Exercise objective = Please retype all of the entries that follow, leaving the images out.

Saved data entries:
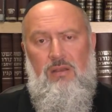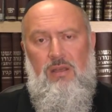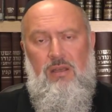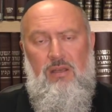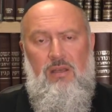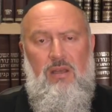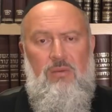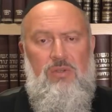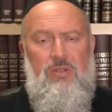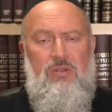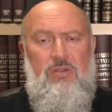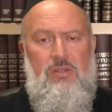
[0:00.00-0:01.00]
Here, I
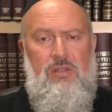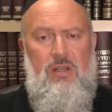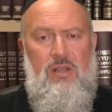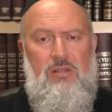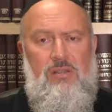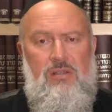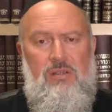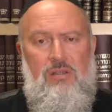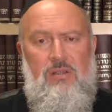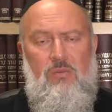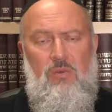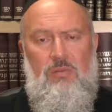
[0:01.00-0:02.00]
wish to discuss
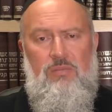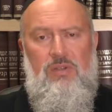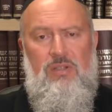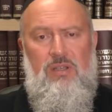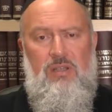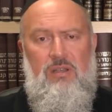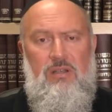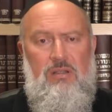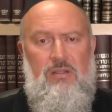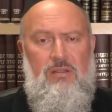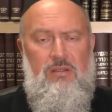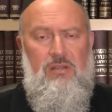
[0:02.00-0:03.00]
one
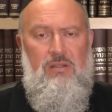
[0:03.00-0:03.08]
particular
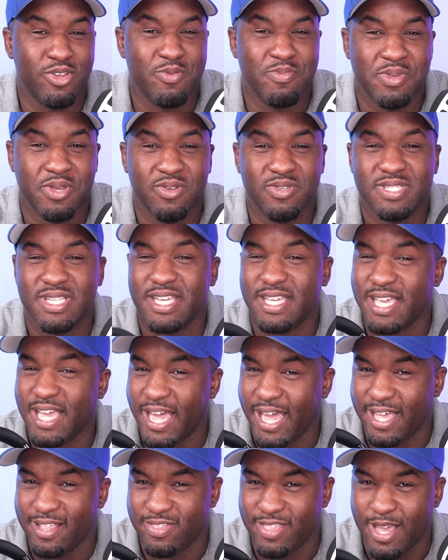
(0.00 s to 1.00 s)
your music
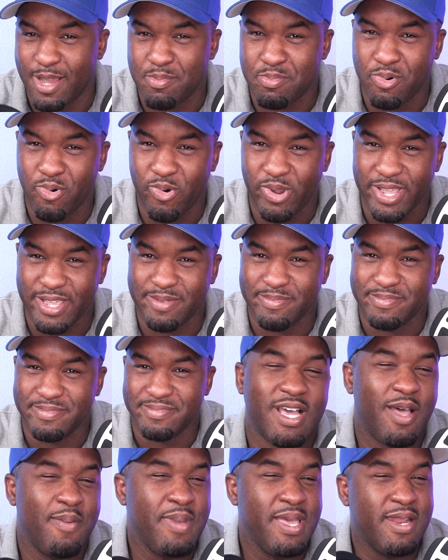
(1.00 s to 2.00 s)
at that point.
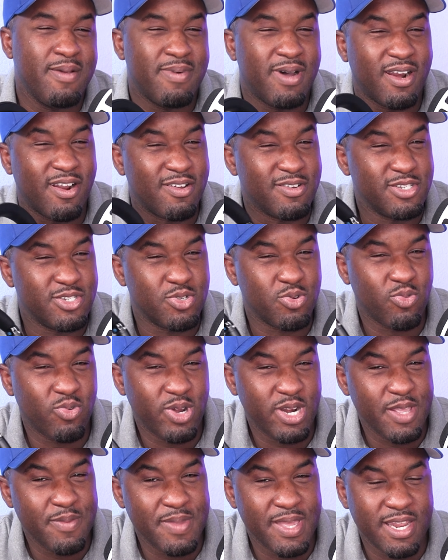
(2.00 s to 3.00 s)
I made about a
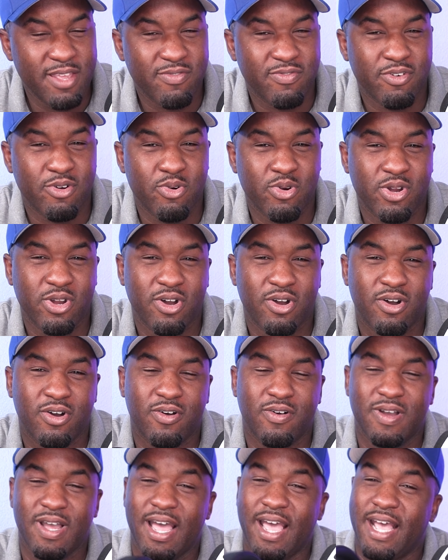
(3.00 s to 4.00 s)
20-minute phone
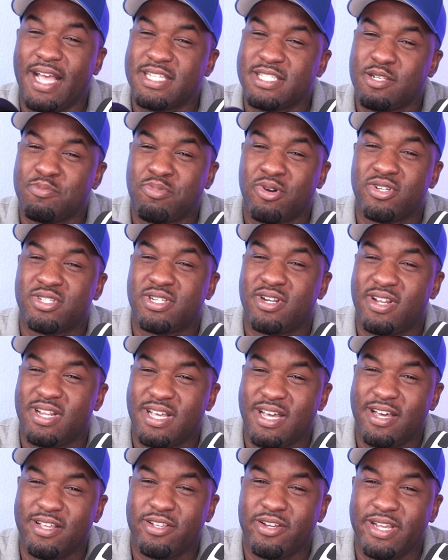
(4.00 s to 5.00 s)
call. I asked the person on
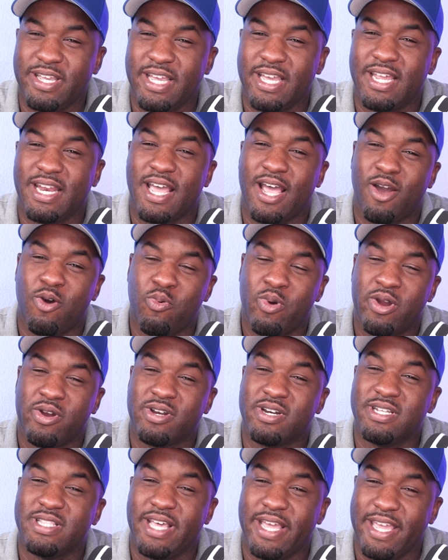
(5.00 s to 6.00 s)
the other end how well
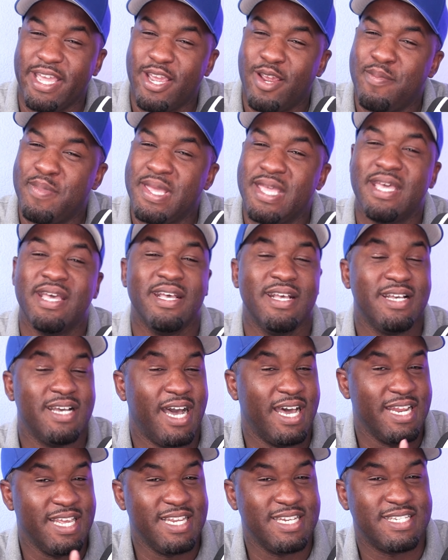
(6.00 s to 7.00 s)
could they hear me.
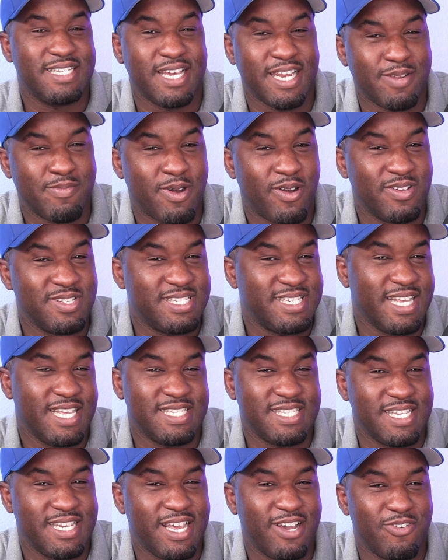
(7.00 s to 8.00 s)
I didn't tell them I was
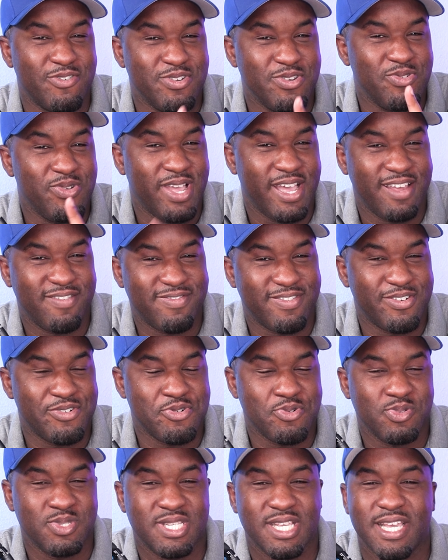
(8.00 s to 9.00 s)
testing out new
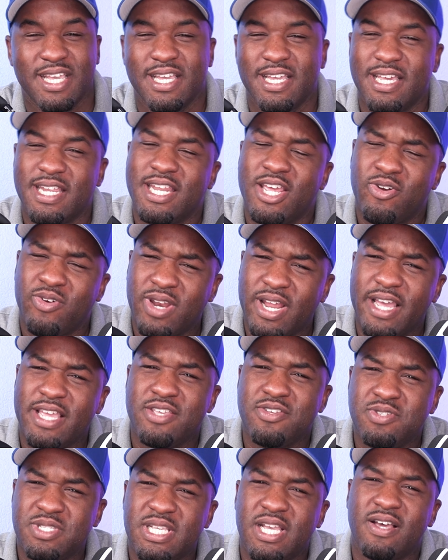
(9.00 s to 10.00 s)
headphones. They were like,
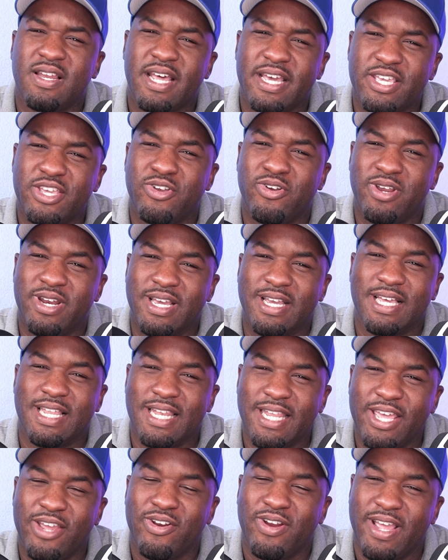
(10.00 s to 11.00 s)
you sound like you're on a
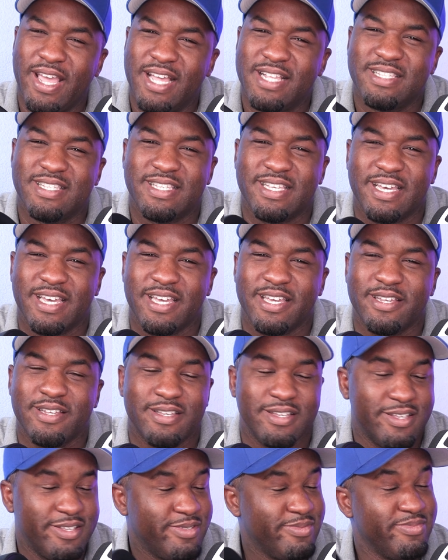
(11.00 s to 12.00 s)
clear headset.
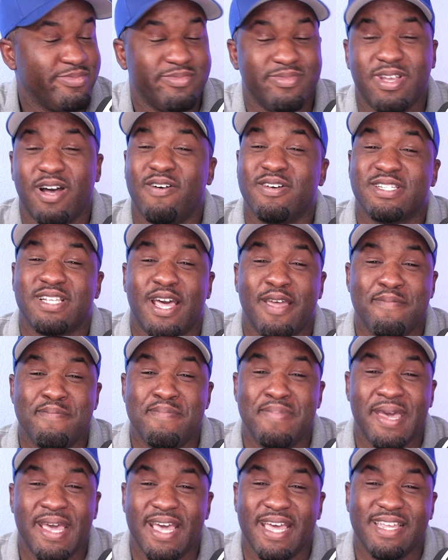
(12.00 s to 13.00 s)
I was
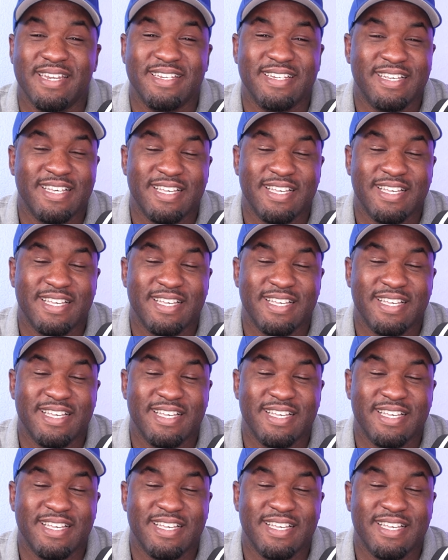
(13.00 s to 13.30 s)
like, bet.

Solution for this exercise =
[0:00.00-0:01.00]
Here, I
[0:01.00-0:02.00]
wish to discuss
[0:02.00-0:03.00]
one
[0:03.00-0:03.08]
particular
(0.00 s to 1.00 s)
your music
(1.00 s to 2.00 s)
at that point.
(2.00 s to 3.00 s)
I made about a
(3.00 s to 4.00 s)
20-minute phone
(4.00 s to 5.00 s)
call. I asked the person on
(5.00 s to 6.00 s)
the other end how well
(6.00 s to 7.00 s)
could they hear me.
(7.00 s to 8.00 s)
I didn't tell them I was
(8.00 s to 9.00 s)
testing out new
(9.00 s to 10.00 s)
headphones. They were like,
(10.00 s to 11.00 s)
you sound like you're on a
(11.00 s to 12.00 s)
clear headset.
(12.00 s to 13.00 s)
I was
(13.00 s to 13.30 s)
like, bet.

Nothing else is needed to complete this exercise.